Okay, so that's a lie.
But I do try not to lose my temper in debates as it just undermines the argument. And I also try, despite how passionate I feel, not to come across as too abrasive or insulting.
Unfortunately, given the number of times I've seen people been told lately, or been told myself, that concerns and dismay about the impact of the Welfare Reform Bill (passed thanks to Lib Dem MPs) is actually nothing more than "hyperbole" or "exaggeration" or "falling for Labour propaganda", I'm actually feeling rather fed up with it.
So that's why, earlier this evening, I said this in a comment thread in a Lib Dem facebook group. I've removed the names from it as I think it would be unfair to spread them around without the permission of the people in question.
[Name deleted], I've been researching and campaigning on this for well over half a year. Without wishing to be insulting, I probably know a damn sight more about this than you do. I doubt I'm the most knowledgeable about this within the party but I'm probably within the top fifty or less when it comes to the issue of the WRB's impact on disabled people. I'm not falling for Labour propaganda, I'm reaching a conclusion based on evidence and hundreds of hours of research.

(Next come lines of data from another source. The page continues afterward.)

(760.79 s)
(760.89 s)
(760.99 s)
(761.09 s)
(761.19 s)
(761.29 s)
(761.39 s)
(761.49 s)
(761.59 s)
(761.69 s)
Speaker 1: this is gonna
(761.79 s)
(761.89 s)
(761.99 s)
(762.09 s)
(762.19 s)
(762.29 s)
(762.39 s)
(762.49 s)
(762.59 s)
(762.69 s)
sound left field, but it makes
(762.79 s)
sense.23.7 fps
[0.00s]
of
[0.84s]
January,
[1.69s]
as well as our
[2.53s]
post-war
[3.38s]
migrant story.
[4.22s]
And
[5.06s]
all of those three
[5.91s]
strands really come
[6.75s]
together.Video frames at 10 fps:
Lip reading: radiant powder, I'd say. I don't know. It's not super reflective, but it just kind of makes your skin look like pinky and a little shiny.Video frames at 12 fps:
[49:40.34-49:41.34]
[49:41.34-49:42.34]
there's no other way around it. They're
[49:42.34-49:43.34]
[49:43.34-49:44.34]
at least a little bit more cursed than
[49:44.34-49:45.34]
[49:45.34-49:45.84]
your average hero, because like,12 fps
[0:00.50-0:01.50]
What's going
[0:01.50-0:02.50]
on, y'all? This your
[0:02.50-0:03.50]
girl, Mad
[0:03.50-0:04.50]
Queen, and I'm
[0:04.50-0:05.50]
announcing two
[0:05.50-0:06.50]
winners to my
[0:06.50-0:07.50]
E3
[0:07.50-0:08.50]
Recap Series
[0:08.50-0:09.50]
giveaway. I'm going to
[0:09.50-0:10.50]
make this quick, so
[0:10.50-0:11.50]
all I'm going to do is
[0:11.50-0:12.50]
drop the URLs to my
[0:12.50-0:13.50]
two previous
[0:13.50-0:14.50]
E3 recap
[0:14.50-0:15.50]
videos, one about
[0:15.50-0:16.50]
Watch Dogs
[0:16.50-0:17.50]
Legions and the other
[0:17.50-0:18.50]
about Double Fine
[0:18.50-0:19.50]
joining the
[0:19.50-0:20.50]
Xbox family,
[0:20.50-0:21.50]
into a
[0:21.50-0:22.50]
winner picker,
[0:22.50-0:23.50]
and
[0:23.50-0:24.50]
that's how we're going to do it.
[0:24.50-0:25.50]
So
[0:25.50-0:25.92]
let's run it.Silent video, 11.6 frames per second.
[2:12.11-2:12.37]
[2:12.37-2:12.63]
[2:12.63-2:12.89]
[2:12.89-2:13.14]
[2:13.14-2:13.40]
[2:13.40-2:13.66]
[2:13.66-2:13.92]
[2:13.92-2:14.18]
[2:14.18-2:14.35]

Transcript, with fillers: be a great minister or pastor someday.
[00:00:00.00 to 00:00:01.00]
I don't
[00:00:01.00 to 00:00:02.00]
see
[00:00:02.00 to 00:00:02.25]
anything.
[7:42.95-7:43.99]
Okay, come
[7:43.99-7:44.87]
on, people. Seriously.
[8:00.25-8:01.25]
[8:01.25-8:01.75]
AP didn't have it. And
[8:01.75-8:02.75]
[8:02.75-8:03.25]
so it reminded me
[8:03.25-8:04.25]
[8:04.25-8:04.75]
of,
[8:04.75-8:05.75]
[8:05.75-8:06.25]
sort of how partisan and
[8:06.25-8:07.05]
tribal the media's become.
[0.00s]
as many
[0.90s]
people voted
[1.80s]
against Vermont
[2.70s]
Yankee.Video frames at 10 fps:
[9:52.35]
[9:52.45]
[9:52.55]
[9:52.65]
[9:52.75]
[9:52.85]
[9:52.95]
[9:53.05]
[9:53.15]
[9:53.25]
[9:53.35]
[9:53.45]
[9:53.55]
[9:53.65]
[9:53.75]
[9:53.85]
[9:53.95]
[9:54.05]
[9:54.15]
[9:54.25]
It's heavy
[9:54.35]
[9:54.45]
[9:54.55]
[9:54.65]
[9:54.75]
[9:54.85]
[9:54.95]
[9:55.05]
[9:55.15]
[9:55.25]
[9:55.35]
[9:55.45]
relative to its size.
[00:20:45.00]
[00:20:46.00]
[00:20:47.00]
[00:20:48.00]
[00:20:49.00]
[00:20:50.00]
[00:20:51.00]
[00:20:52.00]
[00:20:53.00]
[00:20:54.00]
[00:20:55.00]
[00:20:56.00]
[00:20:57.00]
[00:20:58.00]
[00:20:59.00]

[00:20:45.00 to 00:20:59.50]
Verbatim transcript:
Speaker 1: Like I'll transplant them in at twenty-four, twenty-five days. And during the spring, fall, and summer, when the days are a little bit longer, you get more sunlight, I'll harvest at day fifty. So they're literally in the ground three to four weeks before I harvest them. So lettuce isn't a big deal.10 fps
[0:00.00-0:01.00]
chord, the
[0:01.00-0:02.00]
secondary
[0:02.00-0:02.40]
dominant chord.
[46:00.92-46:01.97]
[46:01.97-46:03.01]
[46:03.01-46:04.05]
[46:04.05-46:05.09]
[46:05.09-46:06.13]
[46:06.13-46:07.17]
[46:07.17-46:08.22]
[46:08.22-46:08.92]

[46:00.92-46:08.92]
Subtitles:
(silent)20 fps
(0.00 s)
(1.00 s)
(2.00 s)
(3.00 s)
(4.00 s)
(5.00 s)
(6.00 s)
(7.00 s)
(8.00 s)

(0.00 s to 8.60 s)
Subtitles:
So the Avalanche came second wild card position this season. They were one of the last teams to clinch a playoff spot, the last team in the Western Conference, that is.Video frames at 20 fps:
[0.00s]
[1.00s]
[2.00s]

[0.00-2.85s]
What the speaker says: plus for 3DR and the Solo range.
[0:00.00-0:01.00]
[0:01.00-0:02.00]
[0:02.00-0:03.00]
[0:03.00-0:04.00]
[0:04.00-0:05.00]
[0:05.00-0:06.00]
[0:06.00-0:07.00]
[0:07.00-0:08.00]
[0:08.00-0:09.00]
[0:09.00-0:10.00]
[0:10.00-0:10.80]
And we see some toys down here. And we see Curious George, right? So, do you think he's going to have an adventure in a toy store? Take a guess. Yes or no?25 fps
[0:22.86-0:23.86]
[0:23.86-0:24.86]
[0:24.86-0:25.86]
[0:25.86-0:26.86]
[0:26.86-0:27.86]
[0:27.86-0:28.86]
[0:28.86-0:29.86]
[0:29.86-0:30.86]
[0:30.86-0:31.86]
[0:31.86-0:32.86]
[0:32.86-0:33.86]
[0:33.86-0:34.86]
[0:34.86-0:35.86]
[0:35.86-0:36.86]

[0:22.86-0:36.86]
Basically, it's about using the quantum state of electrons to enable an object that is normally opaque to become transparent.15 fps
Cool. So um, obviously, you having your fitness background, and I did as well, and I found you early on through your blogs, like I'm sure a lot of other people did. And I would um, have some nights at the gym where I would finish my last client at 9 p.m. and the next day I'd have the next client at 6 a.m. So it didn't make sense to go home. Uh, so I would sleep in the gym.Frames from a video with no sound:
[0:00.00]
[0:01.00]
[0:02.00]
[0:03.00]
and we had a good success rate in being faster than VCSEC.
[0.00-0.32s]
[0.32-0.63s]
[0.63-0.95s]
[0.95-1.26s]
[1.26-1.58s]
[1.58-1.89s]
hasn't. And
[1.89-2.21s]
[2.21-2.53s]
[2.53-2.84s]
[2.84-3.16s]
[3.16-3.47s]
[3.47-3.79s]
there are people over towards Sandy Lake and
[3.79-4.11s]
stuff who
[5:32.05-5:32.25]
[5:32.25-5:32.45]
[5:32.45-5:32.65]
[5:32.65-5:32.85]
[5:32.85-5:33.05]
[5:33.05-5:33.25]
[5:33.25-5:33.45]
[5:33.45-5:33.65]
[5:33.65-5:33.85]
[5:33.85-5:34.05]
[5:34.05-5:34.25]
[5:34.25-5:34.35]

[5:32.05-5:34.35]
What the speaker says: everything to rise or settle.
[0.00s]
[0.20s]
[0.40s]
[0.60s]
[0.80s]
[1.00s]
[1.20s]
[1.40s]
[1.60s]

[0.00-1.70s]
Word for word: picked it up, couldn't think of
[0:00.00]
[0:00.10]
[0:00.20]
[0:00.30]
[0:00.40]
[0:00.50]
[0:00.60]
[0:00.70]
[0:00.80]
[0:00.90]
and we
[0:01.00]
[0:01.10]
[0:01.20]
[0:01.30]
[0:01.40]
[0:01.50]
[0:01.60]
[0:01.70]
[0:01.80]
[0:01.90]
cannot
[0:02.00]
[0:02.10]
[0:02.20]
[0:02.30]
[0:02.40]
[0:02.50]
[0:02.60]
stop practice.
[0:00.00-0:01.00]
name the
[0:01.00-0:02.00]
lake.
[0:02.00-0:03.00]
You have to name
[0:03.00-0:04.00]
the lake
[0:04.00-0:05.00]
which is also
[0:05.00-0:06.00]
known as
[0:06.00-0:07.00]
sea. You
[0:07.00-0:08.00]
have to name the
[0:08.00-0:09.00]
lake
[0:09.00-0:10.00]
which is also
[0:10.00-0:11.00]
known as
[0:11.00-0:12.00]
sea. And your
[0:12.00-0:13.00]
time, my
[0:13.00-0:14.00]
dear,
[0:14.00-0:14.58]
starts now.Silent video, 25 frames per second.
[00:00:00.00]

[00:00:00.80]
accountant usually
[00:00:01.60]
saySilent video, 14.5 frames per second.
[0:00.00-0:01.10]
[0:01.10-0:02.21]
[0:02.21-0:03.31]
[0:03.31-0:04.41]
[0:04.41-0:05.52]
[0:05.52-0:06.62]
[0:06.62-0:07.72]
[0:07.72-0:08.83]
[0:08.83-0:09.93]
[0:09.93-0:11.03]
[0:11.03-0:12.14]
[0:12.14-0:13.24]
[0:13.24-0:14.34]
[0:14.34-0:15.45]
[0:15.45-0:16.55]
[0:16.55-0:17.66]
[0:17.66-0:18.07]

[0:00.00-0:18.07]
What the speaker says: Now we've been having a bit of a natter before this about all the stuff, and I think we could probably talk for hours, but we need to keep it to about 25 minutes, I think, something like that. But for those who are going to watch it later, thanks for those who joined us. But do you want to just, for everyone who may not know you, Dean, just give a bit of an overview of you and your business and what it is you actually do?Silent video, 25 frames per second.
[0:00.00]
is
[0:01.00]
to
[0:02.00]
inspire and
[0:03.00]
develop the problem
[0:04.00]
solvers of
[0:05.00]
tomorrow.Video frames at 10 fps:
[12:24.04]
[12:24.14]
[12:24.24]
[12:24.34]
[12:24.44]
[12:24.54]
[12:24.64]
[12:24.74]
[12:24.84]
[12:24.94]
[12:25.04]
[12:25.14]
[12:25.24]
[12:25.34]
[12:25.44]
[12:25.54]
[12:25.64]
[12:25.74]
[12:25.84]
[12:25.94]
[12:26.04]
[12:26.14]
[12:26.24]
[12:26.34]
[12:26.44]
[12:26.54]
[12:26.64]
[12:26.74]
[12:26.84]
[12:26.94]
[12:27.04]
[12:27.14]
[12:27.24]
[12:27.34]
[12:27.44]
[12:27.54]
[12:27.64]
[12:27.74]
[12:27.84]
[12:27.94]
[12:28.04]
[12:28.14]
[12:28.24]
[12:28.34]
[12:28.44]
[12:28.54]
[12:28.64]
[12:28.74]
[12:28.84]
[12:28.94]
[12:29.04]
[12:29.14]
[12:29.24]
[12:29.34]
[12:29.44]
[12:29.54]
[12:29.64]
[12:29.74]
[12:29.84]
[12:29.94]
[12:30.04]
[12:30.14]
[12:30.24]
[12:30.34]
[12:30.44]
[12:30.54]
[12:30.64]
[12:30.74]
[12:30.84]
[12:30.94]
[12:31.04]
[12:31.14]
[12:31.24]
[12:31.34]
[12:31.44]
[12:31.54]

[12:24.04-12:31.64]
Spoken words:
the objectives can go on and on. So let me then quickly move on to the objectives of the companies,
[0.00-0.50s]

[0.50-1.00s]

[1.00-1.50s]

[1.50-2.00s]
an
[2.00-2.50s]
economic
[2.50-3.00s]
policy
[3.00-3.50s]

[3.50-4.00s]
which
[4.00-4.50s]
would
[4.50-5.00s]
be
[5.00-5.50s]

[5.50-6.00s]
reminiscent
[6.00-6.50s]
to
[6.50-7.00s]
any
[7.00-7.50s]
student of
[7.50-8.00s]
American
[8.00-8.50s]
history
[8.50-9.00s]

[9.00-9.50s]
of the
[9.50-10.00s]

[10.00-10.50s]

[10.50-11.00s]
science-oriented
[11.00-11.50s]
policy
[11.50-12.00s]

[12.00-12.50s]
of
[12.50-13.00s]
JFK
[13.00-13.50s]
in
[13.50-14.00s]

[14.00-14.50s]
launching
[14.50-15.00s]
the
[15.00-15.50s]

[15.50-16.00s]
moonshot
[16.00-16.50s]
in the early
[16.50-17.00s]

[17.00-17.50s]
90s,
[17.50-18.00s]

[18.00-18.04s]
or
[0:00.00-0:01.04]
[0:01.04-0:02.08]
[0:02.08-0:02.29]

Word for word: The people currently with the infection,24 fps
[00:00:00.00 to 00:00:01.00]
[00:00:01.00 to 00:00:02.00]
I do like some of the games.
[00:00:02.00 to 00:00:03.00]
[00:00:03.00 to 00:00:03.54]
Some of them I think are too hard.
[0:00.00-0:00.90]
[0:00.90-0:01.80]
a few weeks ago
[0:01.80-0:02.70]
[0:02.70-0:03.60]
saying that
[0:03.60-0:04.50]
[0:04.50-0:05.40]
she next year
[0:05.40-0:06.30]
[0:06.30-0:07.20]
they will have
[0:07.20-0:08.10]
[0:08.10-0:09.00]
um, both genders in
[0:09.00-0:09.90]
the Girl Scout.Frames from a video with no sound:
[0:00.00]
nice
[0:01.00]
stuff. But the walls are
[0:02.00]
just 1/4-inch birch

I'd suggest you listen to people like [name deleted], who is on the exec of the Lib Dem Disability Association. The people in he LDDA know what they're talking about - especially as they're directly affected by this. They're not being led astray by opposition rhetoric - they know damn well what's facing them. If this was the LGBT+ Lib Dems talking about an issue affecting them then I highly doubt there'd be so much sneering and claims that they don't know what they're talking about.
Get your head out of the clouds. Our party is not perfect, and our MPs are perfectly capable of doing the wrong thing so stop acting like the sun shines out their arses.The reason I'm blogging what I said is because I think that, aside from the obvious irritation in my tone, the points I made are fairly valid.
But, to sum up, quite frankly, unless you have any actual FACTS to back up your assertions, I suggest you stop making sweeping claims about something which you seem to know very little about.
And, because I was already asked what I meant about the comment about LGBT+ Lib Dems, here's my reply to that question:
[Name deleted], what I mean is that, when LGBT+ Lib Dems experience, for example, a legislative measure that discriminates against them and makes life harder or unfairer, such as the blood ban, if they raise their voices about it then their word usually seems to be taken at face value and they don't encounter anywhere near the same level of vitriol as disabled people are experiencing.
In short, I suspect that there is, at least in part, an undercurrent of disability discrimination when you look at the way they are being treated when they complain about this. When LGBT Lib Dems complained about section 28 I highly doubt that they got people within the party telling them that they were "falling for propaganda", or being hysterical, or using hyperbole.
Basically, while I'm not saying for one moment that racial, sexual or gender equality have been reached, people campaigning for them seem now able to do so with far less vitriol than the disabled encounter.
You wouldn't for example, get a columnist for the Sun saying nowadays that homosexuality is a "choice" and that people decide to be gay just in order to get sympathy and because it's "trendy". It's simply unthinkable because, if they did, then they'd be immediately sacked following the public furore.
Yet only last week we got Rod Liddle saying [in the Sun] that several severe, debilitating conditions, such as ME, were "made up" and "trendy". That's what I mean.